Hypoglycemia, or low blood sugar, was the first complication noticed with insulin. While testing the effectiveness of his insulin preparations in rabbits, Collip noted that insulin that was too strong caused rabbits to enter into a coma and could even induce seizures and ultimately death. Hypoglycemia occurs in gradual forms, from a mild barely noticeable case to a severe case that results in death.
The symptoms of hypoglycemia vary by patient, and some patients may have almost no symptoms to mild hypoglycemia. Symptoms of mild hypoglycemia typically include nervousness, perspiration, weakness, and hunger. The more severe symptoms are drowsiness, dipolopia (double vision), mental confusion, and ataxia (loss of fine motor control). The severe symptoms can be confused with alcohol intoxication. Indeed, there are case reports of patients being taken to the police station on charges of public intoxication, while they are having a hypoglycemic event.[bowen, insulin hypoglycemia].
George Minot learned to recognize the symptoms of hypoglycemia and self-treat it. Hypoglycemia is also known as an “insulin reaction”. He would call out to his wife, “Please get me an orange or a couple of crackers, and get it quick! I am having a reaction.” [inquisitive p 129]. He had a habit of pocketing lumps of sugar that were served with coffee in fine restaurants or hotels. He used these whenever he needed to control his insulin reactions.
Mild cases of hypoglycemia can be temporary and hard to diagnose. An article in the NEJM in 1933 described one such case. A school-aged child in Minnesota with diabetes was under the care of Dr Russel Wilder, the head of diabetes research at the Mayo Clinic in Minnesota. The patient was fastidious about following his diet and taking his insulin on a reliable schedule. Dr Wilder noted that the child achieved excellent grades in his classes, except for one course in which he consistently had lower grades.

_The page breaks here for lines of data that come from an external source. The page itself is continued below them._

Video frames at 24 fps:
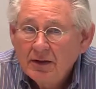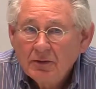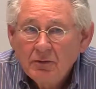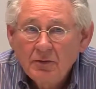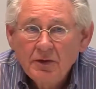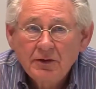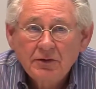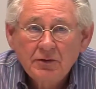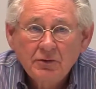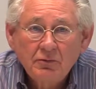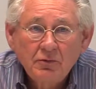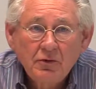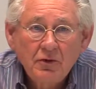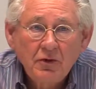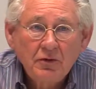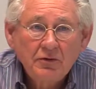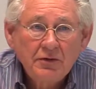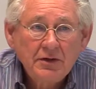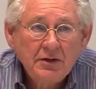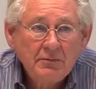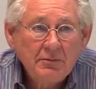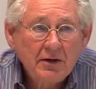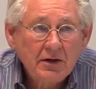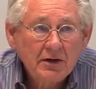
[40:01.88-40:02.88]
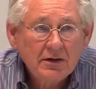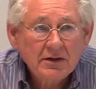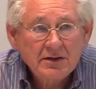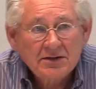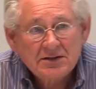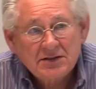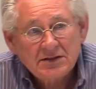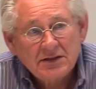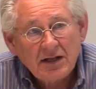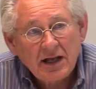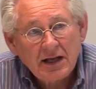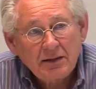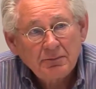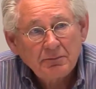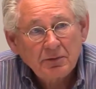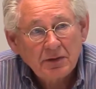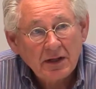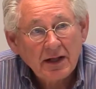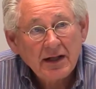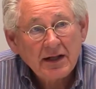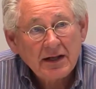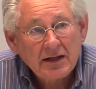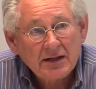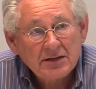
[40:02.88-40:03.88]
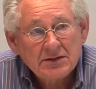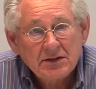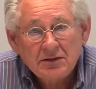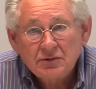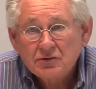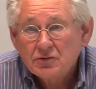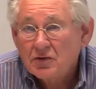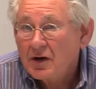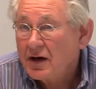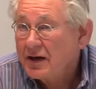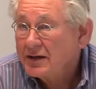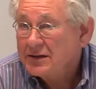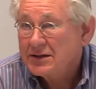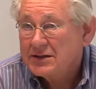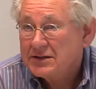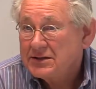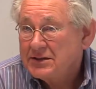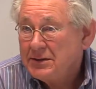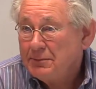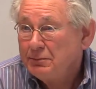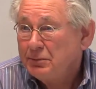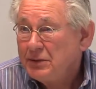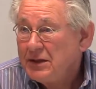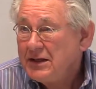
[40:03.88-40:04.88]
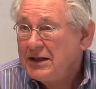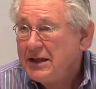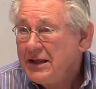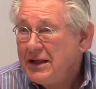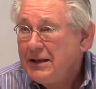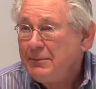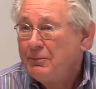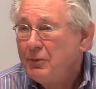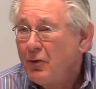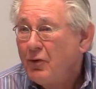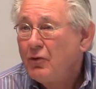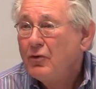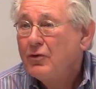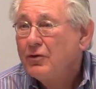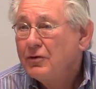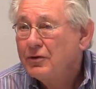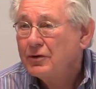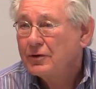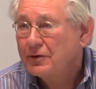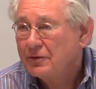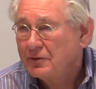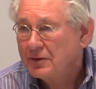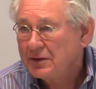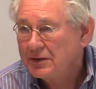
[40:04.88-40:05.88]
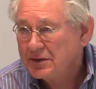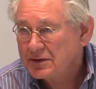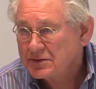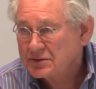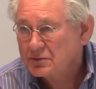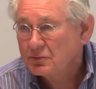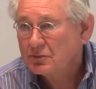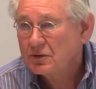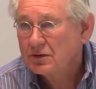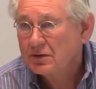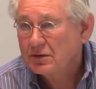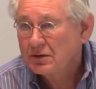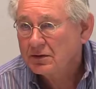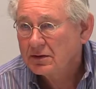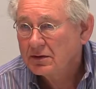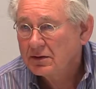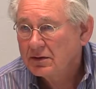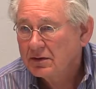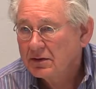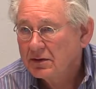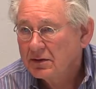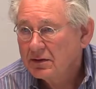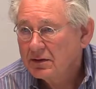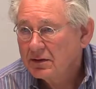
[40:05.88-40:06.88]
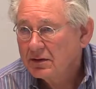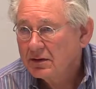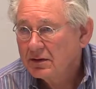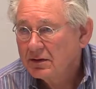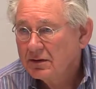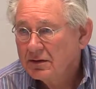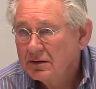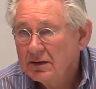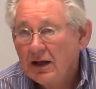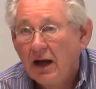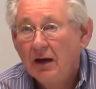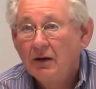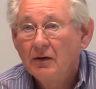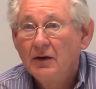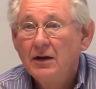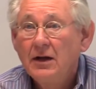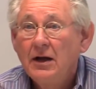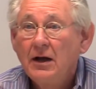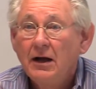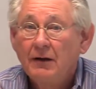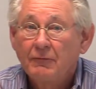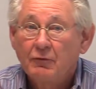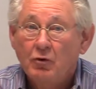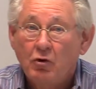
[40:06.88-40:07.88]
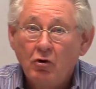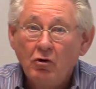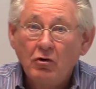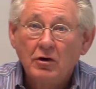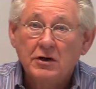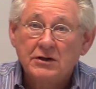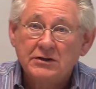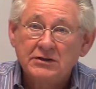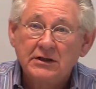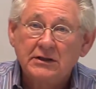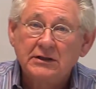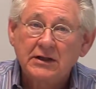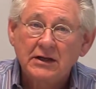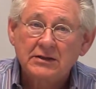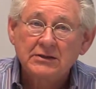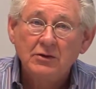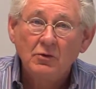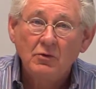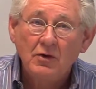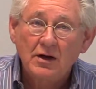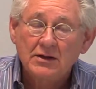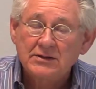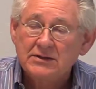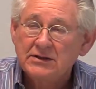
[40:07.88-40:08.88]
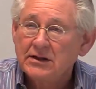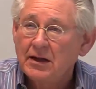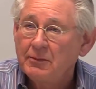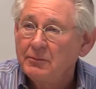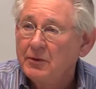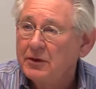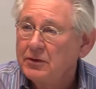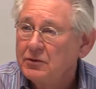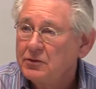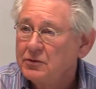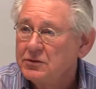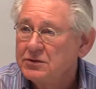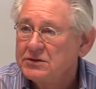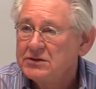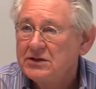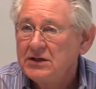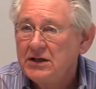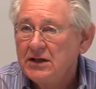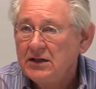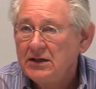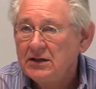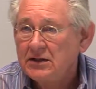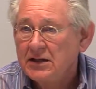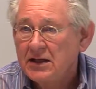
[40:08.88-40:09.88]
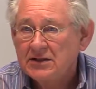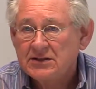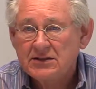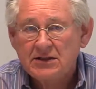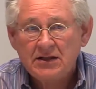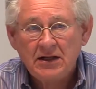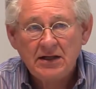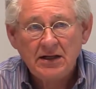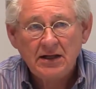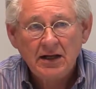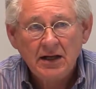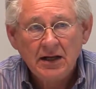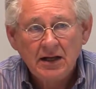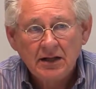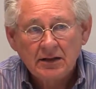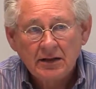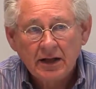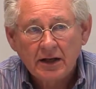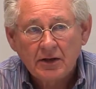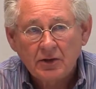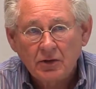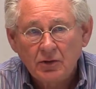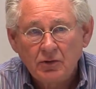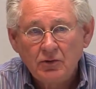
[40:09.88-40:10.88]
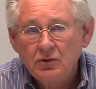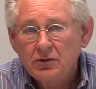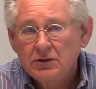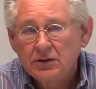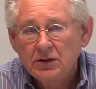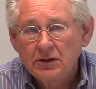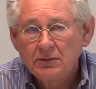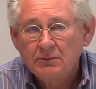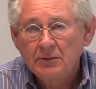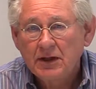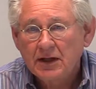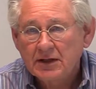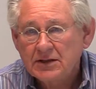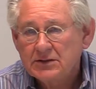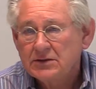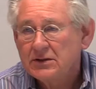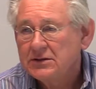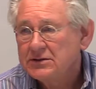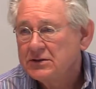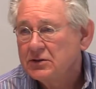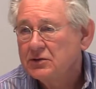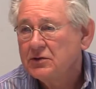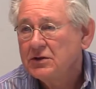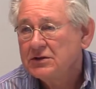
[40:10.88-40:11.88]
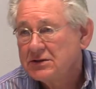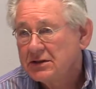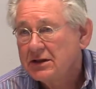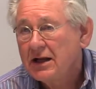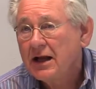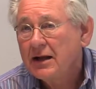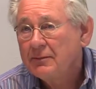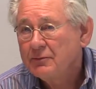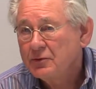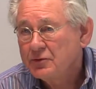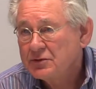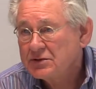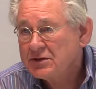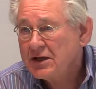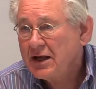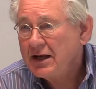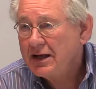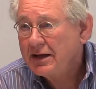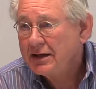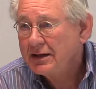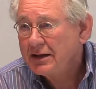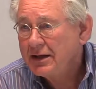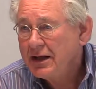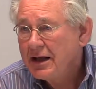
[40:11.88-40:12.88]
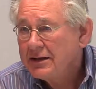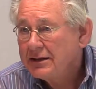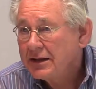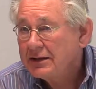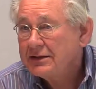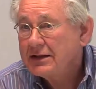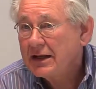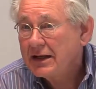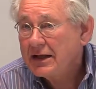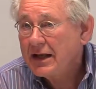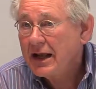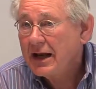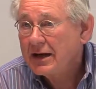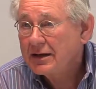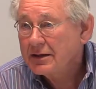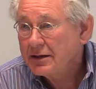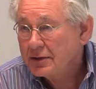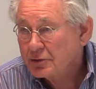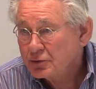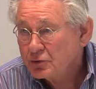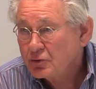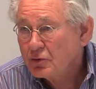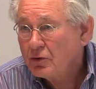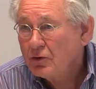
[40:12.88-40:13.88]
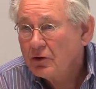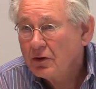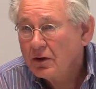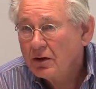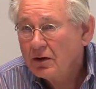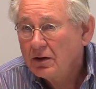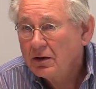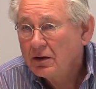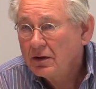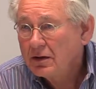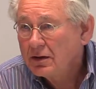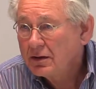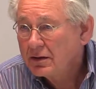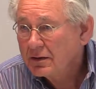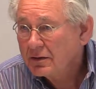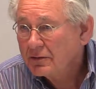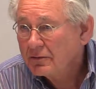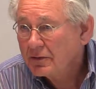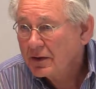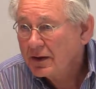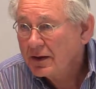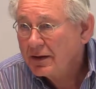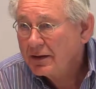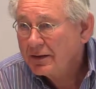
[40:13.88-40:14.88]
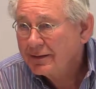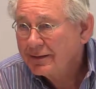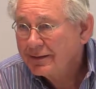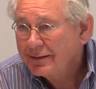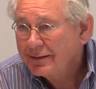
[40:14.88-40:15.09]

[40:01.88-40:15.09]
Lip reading: with the role the American state plays in trying to simply keep order in this world. Now, of course, it doesn't want someone who they see like a hoodlum like Saddam Hussein that they can't control, right?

This pattern persisted over several months. Upon further questioning, Dr Wilder found that the subject in which his patient did poorly was consistently taught in the late morning. Dr Wilder then understood the problem.
The patient’s insulin from his morning shot was fully in his system before he ate lunch. The insulin was depleting the boy’s blood glucose level, leading to a mild case of hypoglycemia. The hypoglycemia occurred consistently each day at the same time, just as the class did. The boy’s brain was slightly impaired for one class only, then he ate lunch. The doctor altered the boy’s diet to have a midmorning snack light on carbohydrates. The boy’s grades in that late morning class immediately improved.